Dénonciation lors d’une concertation
Réunis récemment, les acteurs citoyens ont haussé le ton contre l’insécurité persistante dans la ville. Ils attribuent directement cette situation aux méthodes de l’unité « Hiboux », chargée de la sécurisation de la zone. À l’issue de la rencontre, ils ont fustigé les braquages répétés et les violations des droits humains qui troublent la quiétude des habitants.

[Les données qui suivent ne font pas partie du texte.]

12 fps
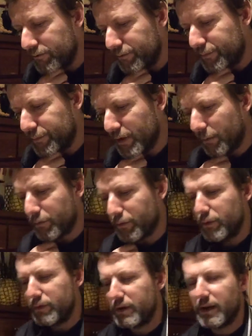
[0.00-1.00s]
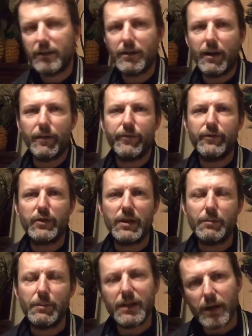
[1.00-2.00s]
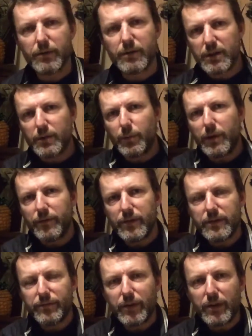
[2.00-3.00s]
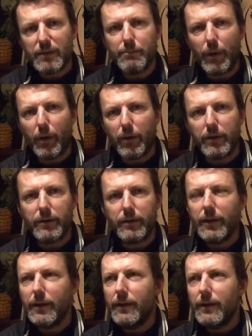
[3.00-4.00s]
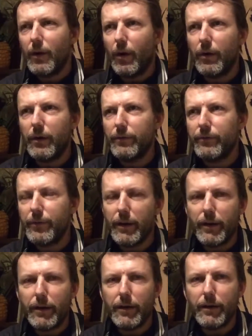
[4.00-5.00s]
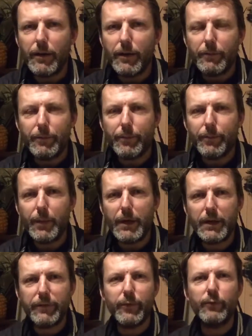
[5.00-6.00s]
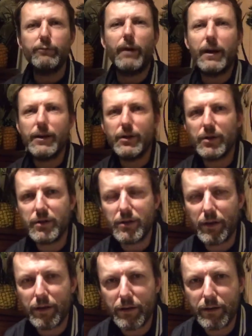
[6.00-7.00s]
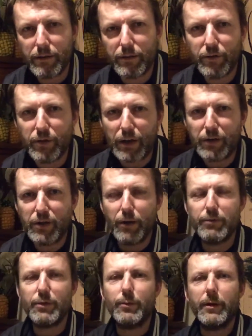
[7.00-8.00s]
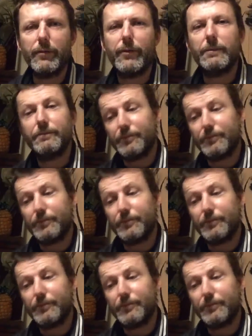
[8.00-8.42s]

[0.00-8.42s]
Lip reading: Tom Cruise kicked off. You've seen him when he goes into one of his fucking blind kind of meaningful rages on chat shows or whatever.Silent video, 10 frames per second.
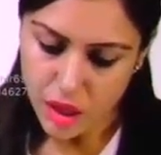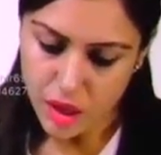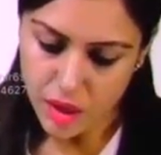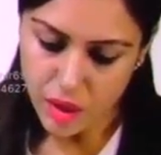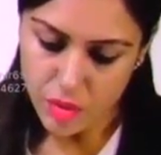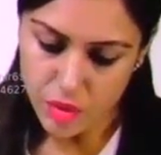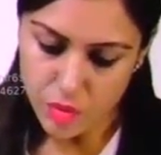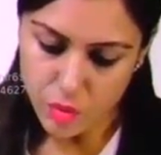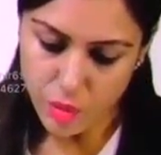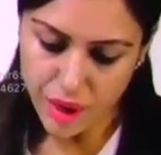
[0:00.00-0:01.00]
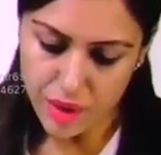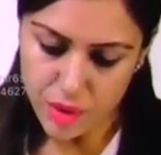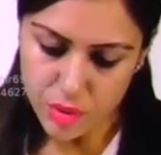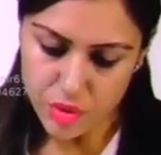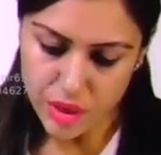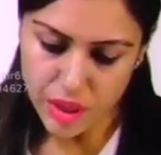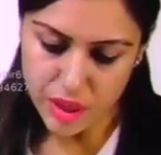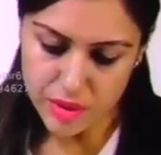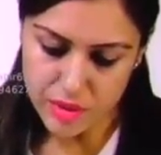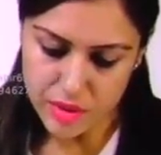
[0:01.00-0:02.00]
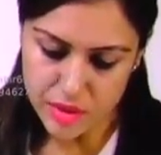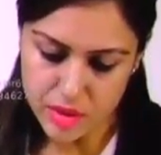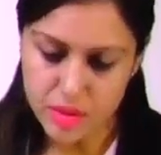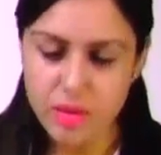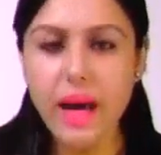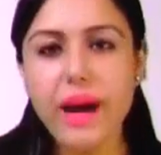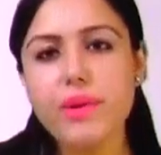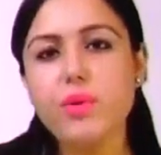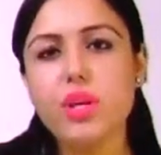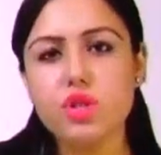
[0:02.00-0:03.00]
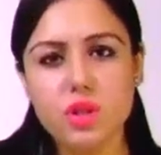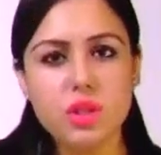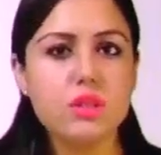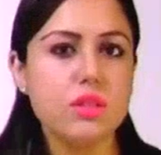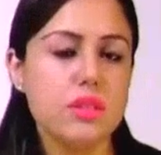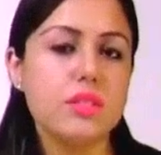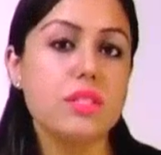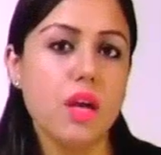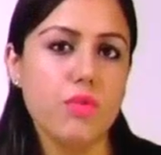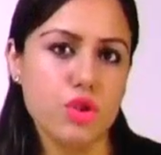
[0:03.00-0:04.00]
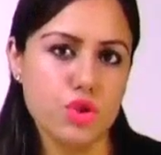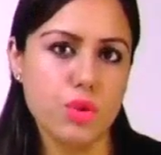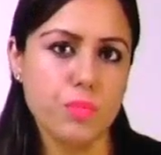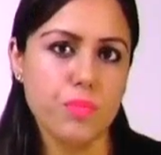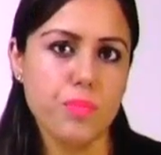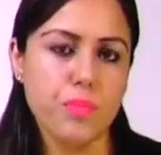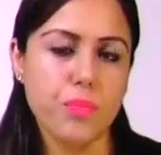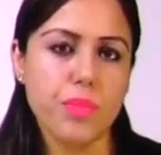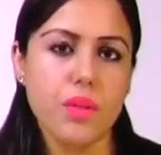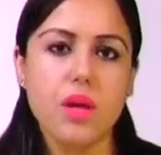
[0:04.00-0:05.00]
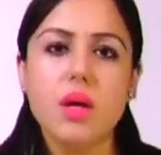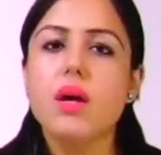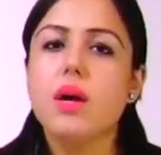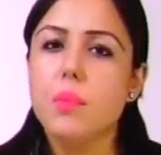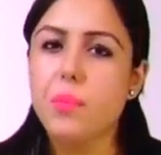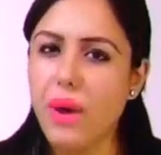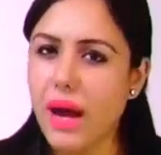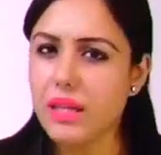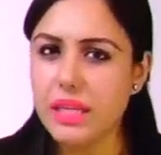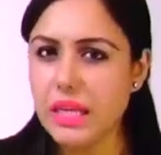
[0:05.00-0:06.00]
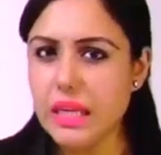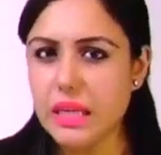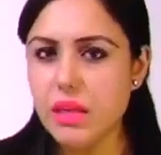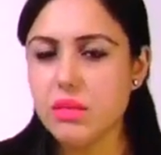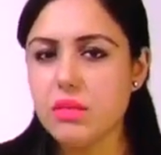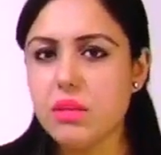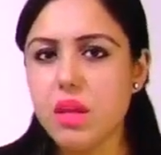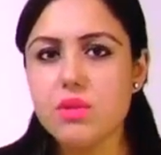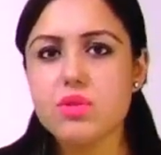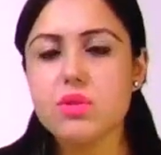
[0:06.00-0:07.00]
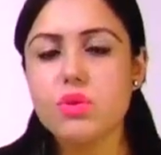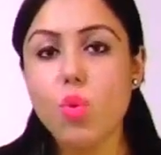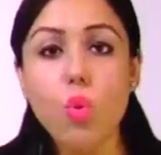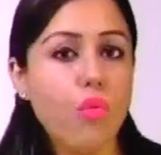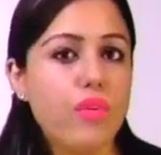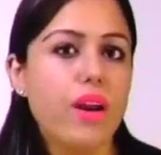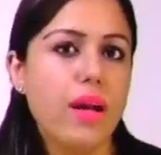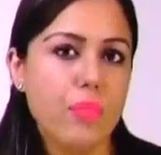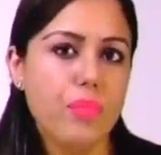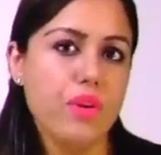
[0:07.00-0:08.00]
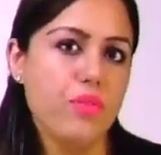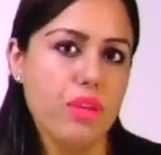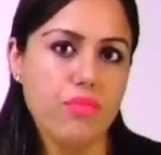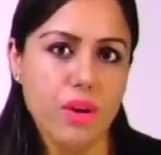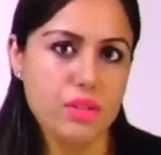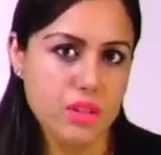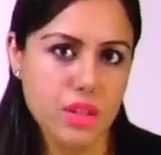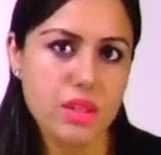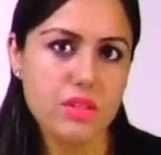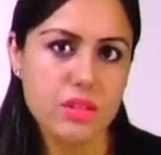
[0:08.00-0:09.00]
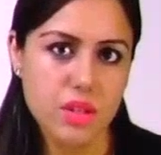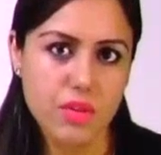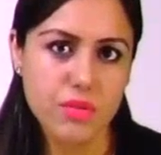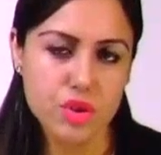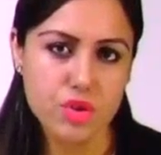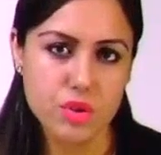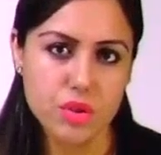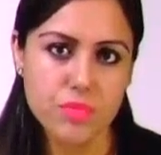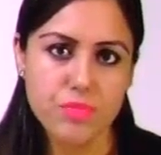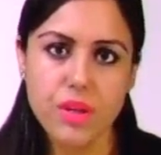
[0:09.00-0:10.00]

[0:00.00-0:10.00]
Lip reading: Around 1 to 3 days, that duration is starvation. Practically, there is overlap between fasting and starvation.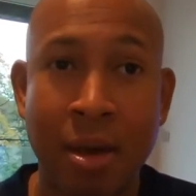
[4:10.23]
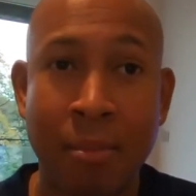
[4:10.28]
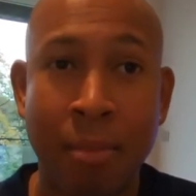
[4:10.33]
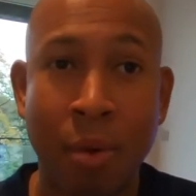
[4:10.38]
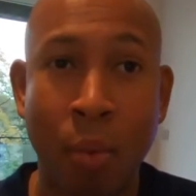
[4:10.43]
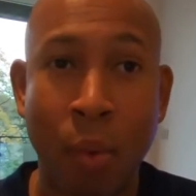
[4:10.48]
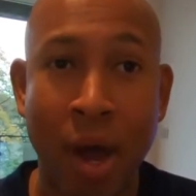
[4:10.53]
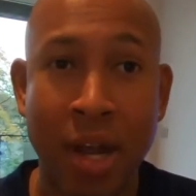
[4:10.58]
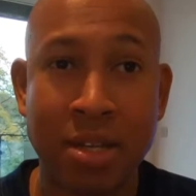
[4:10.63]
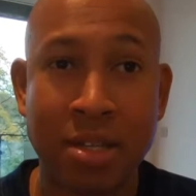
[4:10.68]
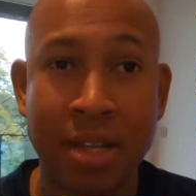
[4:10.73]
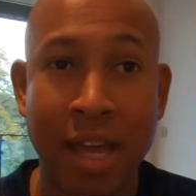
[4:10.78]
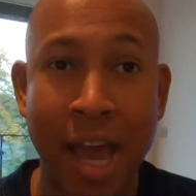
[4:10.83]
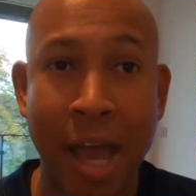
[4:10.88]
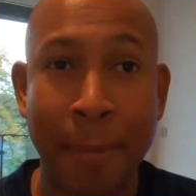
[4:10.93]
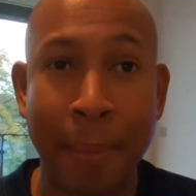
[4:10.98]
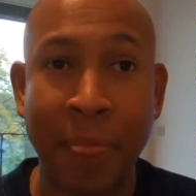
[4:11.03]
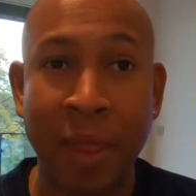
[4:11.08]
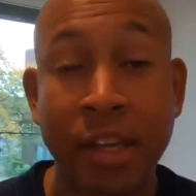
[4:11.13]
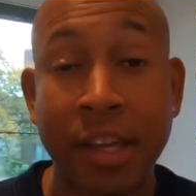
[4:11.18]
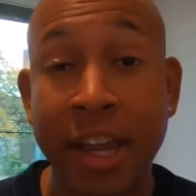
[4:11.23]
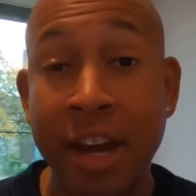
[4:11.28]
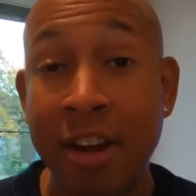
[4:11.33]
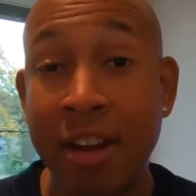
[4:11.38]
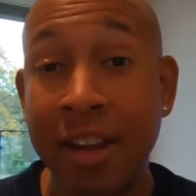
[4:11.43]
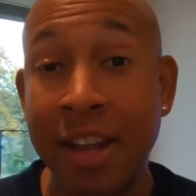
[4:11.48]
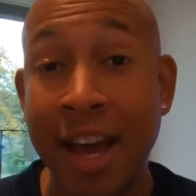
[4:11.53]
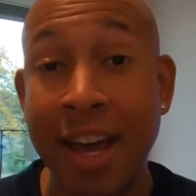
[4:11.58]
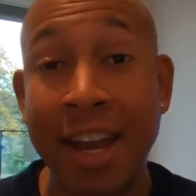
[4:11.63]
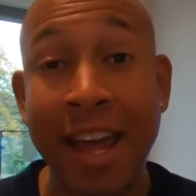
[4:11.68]
But watch that.
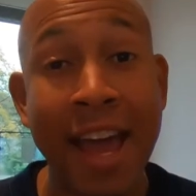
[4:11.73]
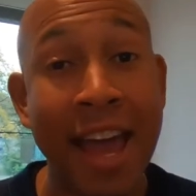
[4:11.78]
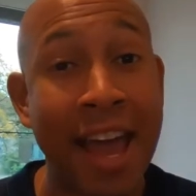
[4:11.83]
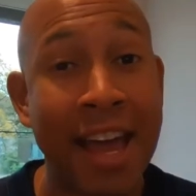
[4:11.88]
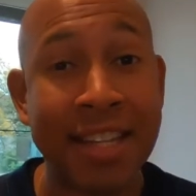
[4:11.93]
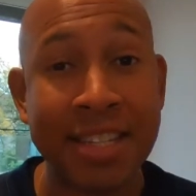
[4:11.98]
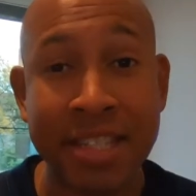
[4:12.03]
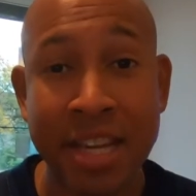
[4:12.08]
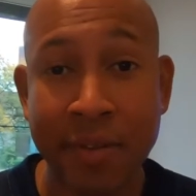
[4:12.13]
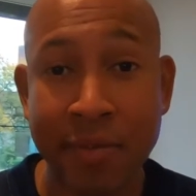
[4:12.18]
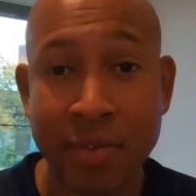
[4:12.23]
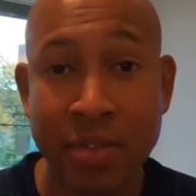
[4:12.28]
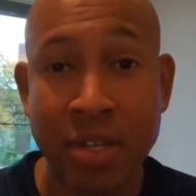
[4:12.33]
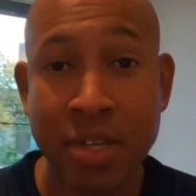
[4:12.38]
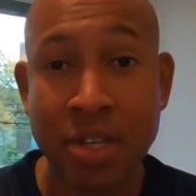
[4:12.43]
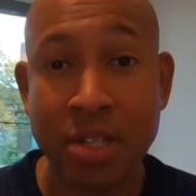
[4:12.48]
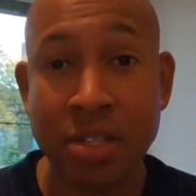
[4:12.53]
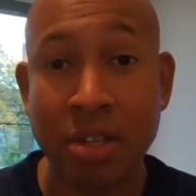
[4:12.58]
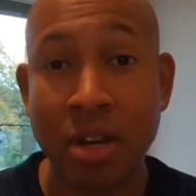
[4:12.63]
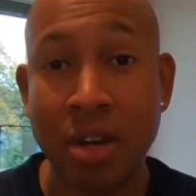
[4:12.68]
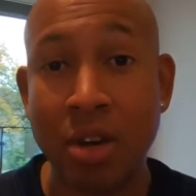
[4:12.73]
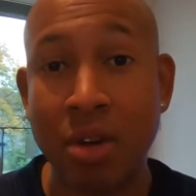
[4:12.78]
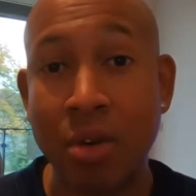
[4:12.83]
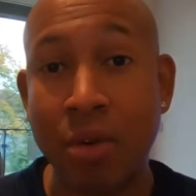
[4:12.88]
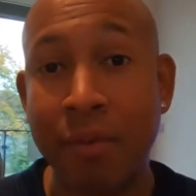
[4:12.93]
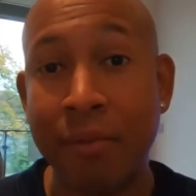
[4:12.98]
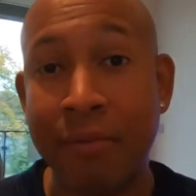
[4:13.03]
Carolina at San Francisco.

Appel à des forces mieux formées
La coalition réclame le remplacement de cette unité par des forces de l’ordre mieux formées et respectueuses des principes républicains. Objectif : restaurer la confiance entre civils et services de sécurité.
Menace d’actions de grande envergure
Face à ce qu’ils qualifient d’« inertie des autorités », les organisateurs menacent de lancer des journées « ville morte » et des manifestations pacifiques. Pour l’heure, les autorités administratives et policières de la région n’ont pas encore réagi officiellement à cet ultimatum.